Not only are inference problems universal, but so are questions about vegetation!
:-)
Are you really trying to draw inferences? You are just trying to match known facts to given criteria. The criteria (in the book) are a bit confusing, but you are still after the best fit, assuming the best fit is the right answer. Inferences go beyond observed facts - the ones you observe and the ones the writers observe. Here you are trying to stay within the observed facts.
Don, hmmm. Well, -- I'm thinking out loud -- the possible match between the number of veins listed in the book (9-14) and the number of veins on the leaf (8 or 9), does not conclusively establish whether the tree is an American beech or not. (Scott, by the way, remains convinced there are 9 veins on the leaf.) Same inconclusiveness is true even if the other criteria are considered. So? By the way, Scott also reasoned that there is natural variation in the characteristics such as the number of veins on trees such as the American beech. And that was a bit of [nonconclusive] reasoning, yes? So to me it appears that we have both uncertain inference and uncertain reasoning about inference. (I would and do say this sort of conclusion [American beech or not? can count as an inference even if the steps used to reach it are all tacit and do not involve explicit argument or reasoning.) But, withal, good question!
Aren't plants classified by their reproductive structures?
Accepting your classification of this stage of the identification process as induction, this example can be extended to inference by deduction and inference by conditional probabilities.
For deduction, as we know, you need a major premise in the form: "only AB trees have the characteristics C". The book might say what they are.
For conditional probabilities (ah, Bayes!) you need the likelihood ratio: the probability of finding C, given that the tree is AB (this would be 1), divided by the probability of finding C, given that the tree is not AB (strictly this would be zero but let's just say it is very small).

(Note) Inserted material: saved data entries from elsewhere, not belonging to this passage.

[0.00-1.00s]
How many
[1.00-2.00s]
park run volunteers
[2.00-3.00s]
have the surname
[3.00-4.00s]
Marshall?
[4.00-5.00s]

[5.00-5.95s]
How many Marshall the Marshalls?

I suppose what you are doing with the book is like trying to find a word that has a given meaning, in a dictionary instead of in a thesaurus.
Anyway, it's quite a big tree - perhaps it enjoys protected status?
Don.
Don asked, "Aren't plants classified by their reproductive structures?"

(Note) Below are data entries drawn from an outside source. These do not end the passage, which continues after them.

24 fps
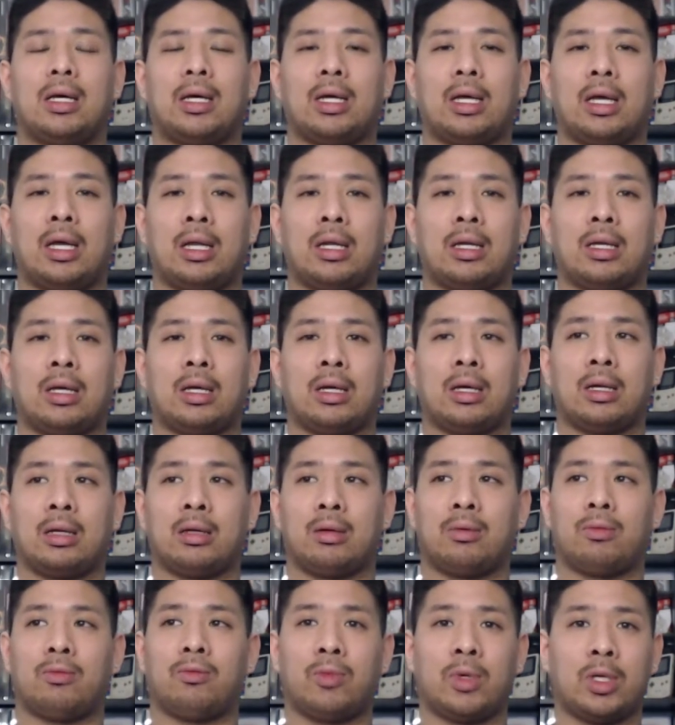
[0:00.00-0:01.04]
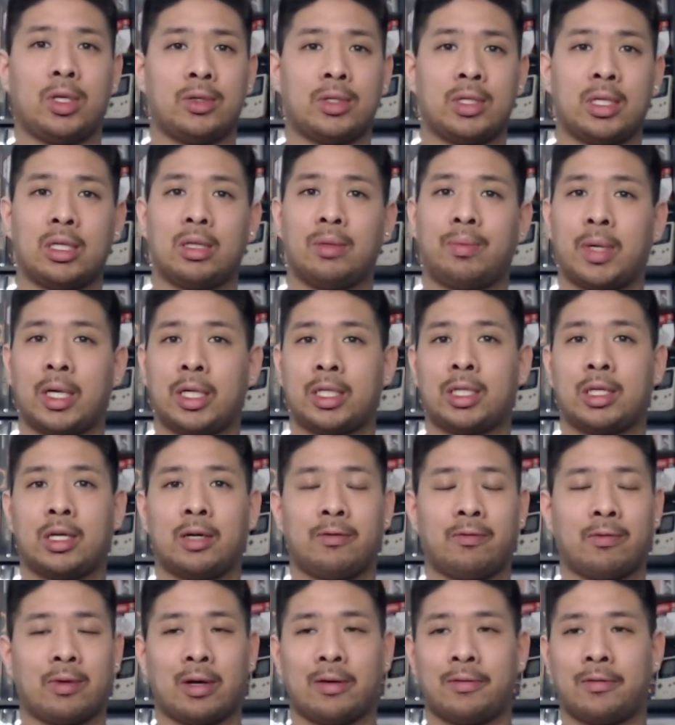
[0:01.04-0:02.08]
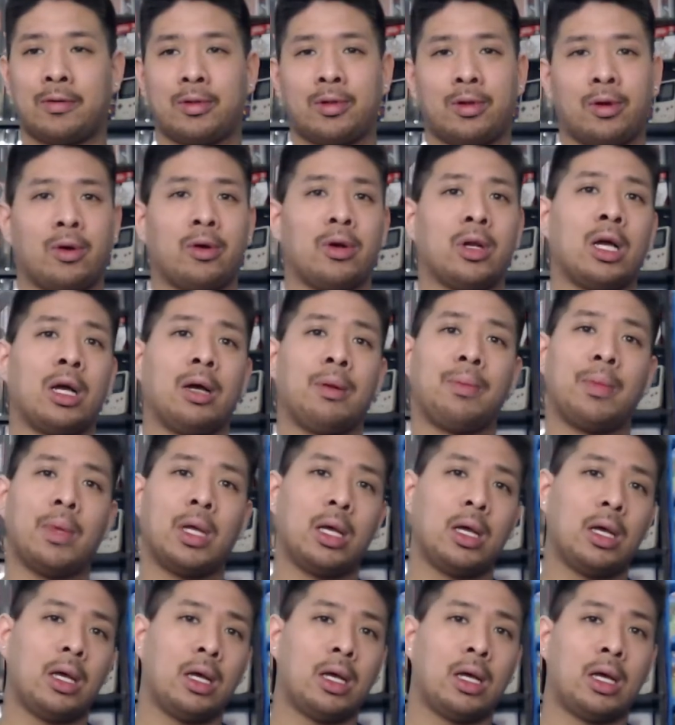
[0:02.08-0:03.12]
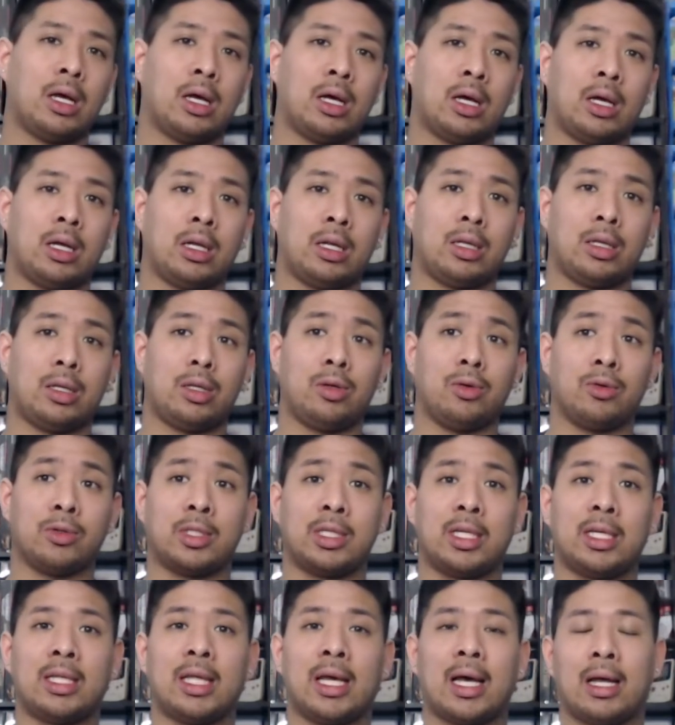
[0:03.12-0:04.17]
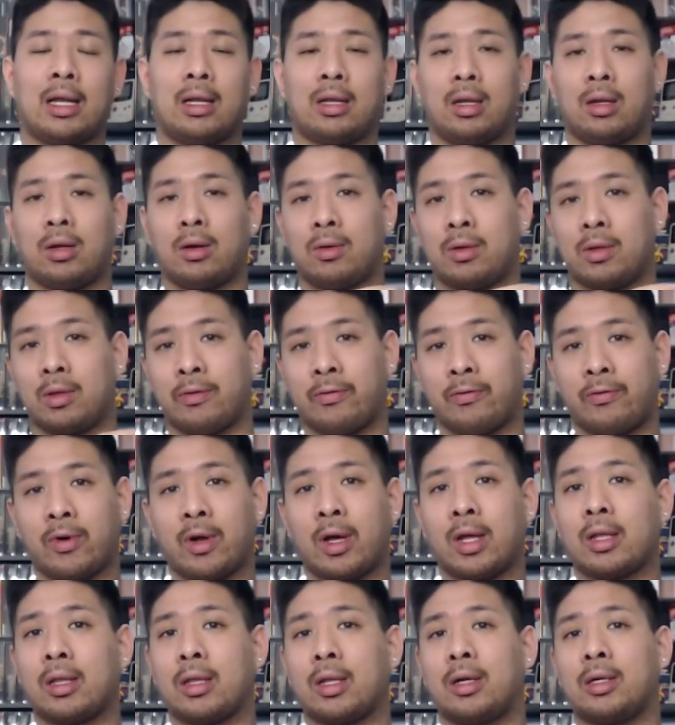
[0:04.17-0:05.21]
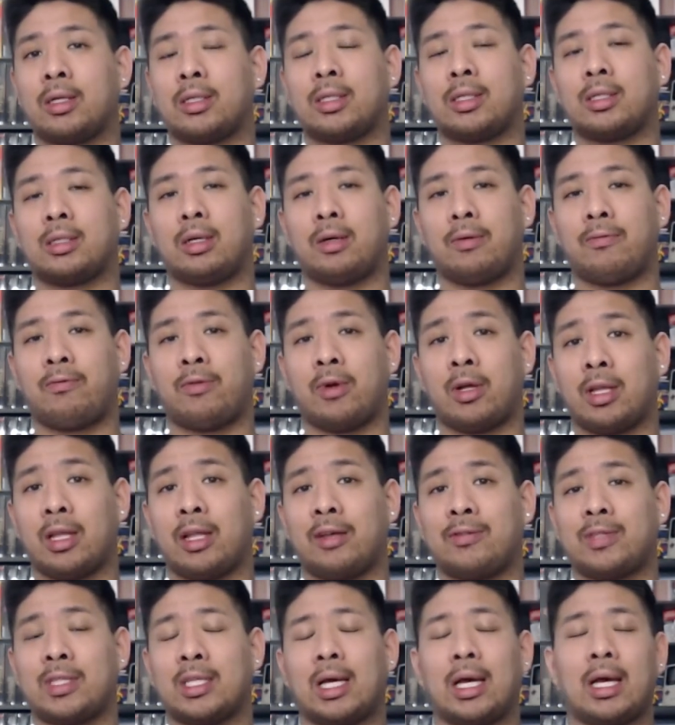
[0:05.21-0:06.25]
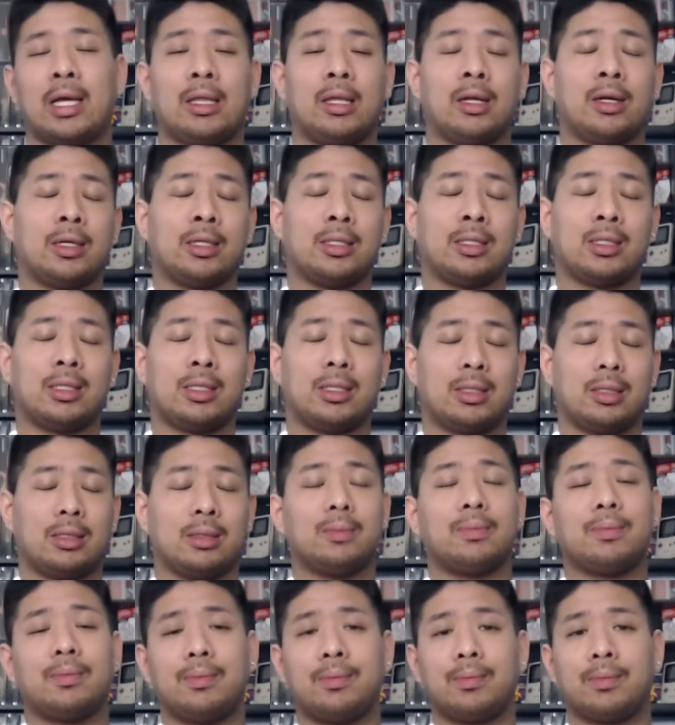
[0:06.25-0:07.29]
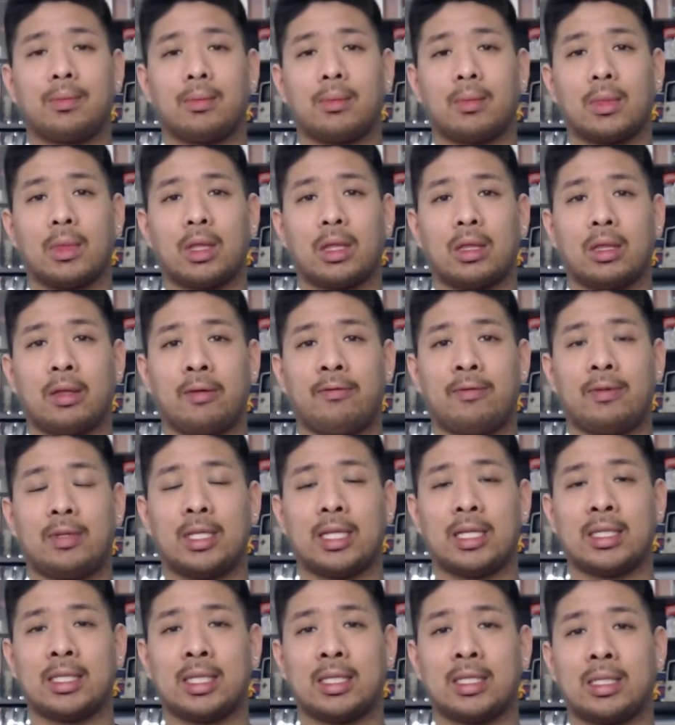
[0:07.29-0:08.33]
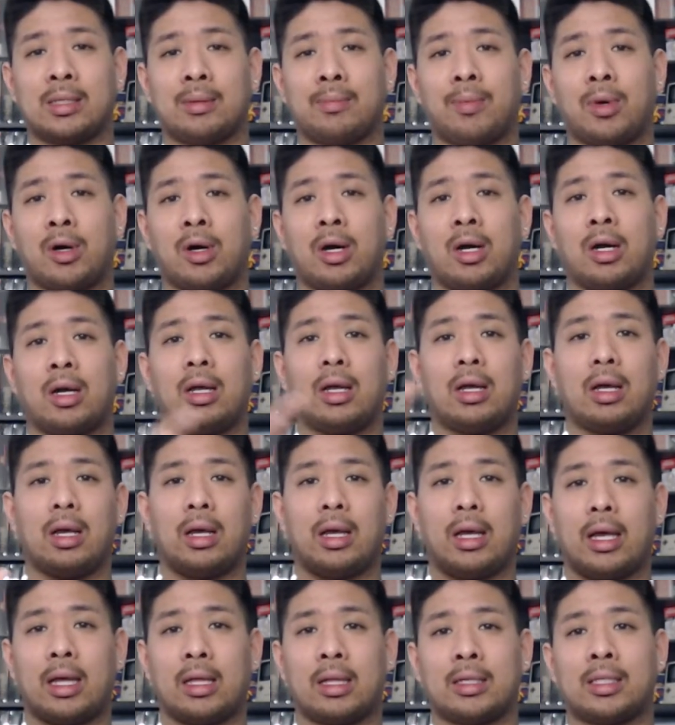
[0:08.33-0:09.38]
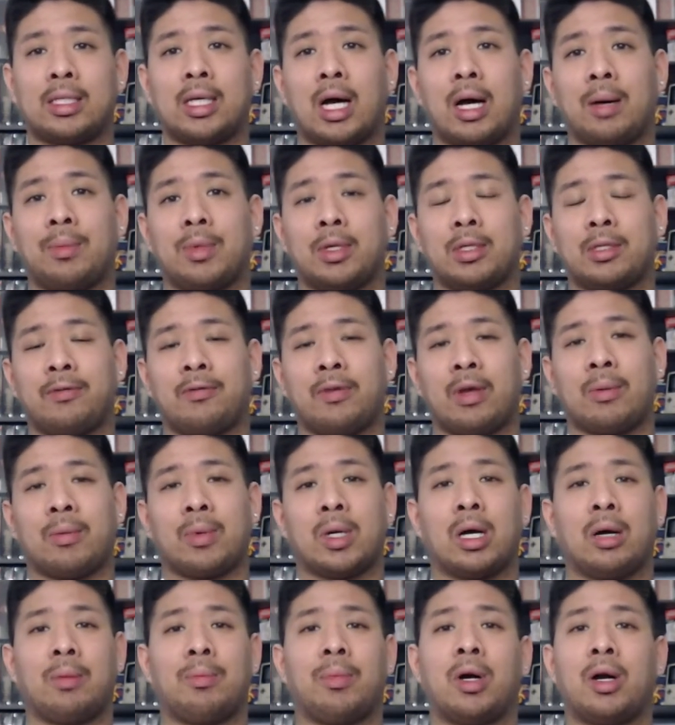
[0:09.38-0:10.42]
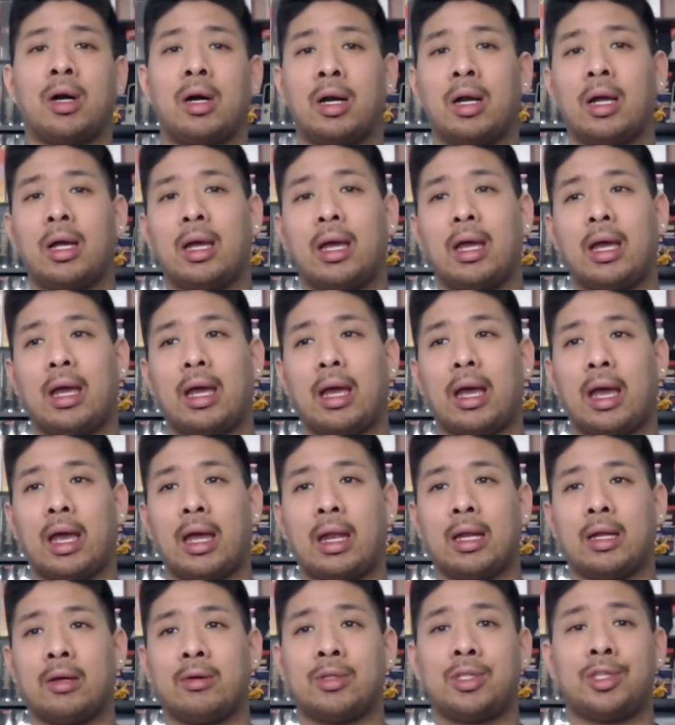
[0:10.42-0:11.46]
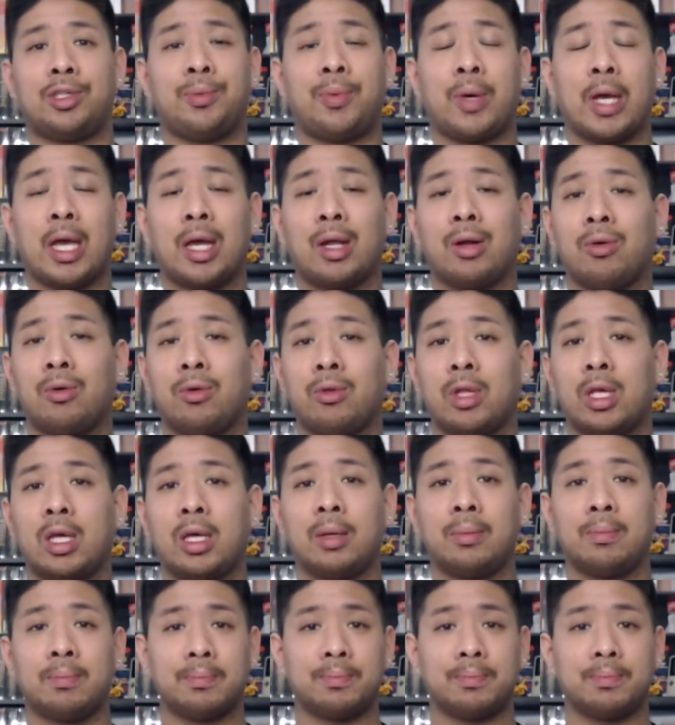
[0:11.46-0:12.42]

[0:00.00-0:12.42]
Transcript: And when you see the picture, if I ever throw it up, you'll see that in the front left side there's the disk system part, and the top there's a Famicom part, and it was Japan only.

My reply: What I know about the identification of trees is largely limited to the material in the book. I got tired of going into the countryside (infrequently) and not knowing the names of the trees I was gawking at. I bought the book that I did because it has, not only pictures of leaves, but only glossy pictures of tree trunks.
On induction and inference pertaining to the tree in Scott's back yard: I assumed, I think, that trees other than American beech trees might have leaves with 9-14 lateral veins, that some American beech trees might have leaves with fewer than 9 lateral veins, that it might be hard to determine exactly how many veins a leaf has (see the picture of the leaf; not that Scott and I disagreed on the number), that some American beech trees might have gnarled rather than smooth trunks (and,to reason along a different vein [so to speak] it might be necessary to decide whether the types of contortions seen on the the count as making the trunk non-smooth), etc. So, it seems to me, deduction alone won't do the trick. I'm unwilling (and perhaps unable) to say how all these uncertainties should be combined to yield a final probability about the identity of the tree. -- Incidentally (or not): after I made Scott and his mother (Betty) suffer through a discussion based on the statements in the tree-book, Betty produced printed material from the real estate agent who handled the sale of the property and this material declared (you'll have to take my word for it) that that the tree in the yard is (i) about 100 years old and (ii) European Beech.